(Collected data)
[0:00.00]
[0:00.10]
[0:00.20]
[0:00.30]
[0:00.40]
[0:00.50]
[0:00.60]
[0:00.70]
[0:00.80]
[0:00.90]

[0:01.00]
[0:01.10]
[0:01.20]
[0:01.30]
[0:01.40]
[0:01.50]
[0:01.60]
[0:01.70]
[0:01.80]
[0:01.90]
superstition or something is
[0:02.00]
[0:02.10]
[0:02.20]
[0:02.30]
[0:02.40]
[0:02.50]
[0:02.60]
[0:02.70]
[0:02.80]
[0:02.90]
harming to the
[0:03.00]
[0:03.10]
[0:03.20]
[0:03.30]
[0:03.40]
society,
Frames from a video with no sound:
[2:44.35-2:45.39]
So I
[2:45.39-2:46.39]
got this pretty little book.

* * *

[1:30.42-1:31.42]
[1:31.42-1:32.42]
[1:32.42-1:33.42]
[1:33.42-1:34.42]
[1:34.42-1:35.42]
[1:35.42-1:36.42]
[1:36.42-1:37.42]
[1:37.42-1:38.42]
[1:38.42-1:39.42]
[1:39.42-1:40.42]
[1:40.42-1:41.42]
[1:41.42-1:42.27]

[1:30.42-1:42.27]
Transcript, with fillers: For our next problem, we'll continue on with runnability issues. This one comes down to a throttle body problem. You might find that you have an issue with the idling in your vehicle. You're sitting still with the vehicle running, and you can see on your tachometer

...

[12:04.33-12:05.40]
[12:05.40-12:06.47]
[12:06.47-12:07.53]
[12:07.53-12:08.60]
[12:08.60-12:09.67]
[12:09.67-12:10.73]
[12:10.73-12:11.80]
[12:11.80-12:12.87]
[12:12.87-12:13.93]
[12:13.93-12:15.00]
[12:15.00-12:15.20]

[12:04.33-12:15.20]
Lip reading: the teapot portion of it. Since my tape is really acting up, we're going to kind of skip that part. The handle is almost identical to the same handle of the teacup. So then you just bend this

» REQUIREMENT:
Filter the records above and return every line that holds the word "with".

» EXERCISE RESULT:
Frames from a video with no sound:
Transcript, with fillers: For our next problem, we'll continue on with runnability issues. This one comes down to a throttle body problem. You might find that you have an issue with the idling in your vehicle. You're sitting still with the vehicle running, and you can see on your tachometer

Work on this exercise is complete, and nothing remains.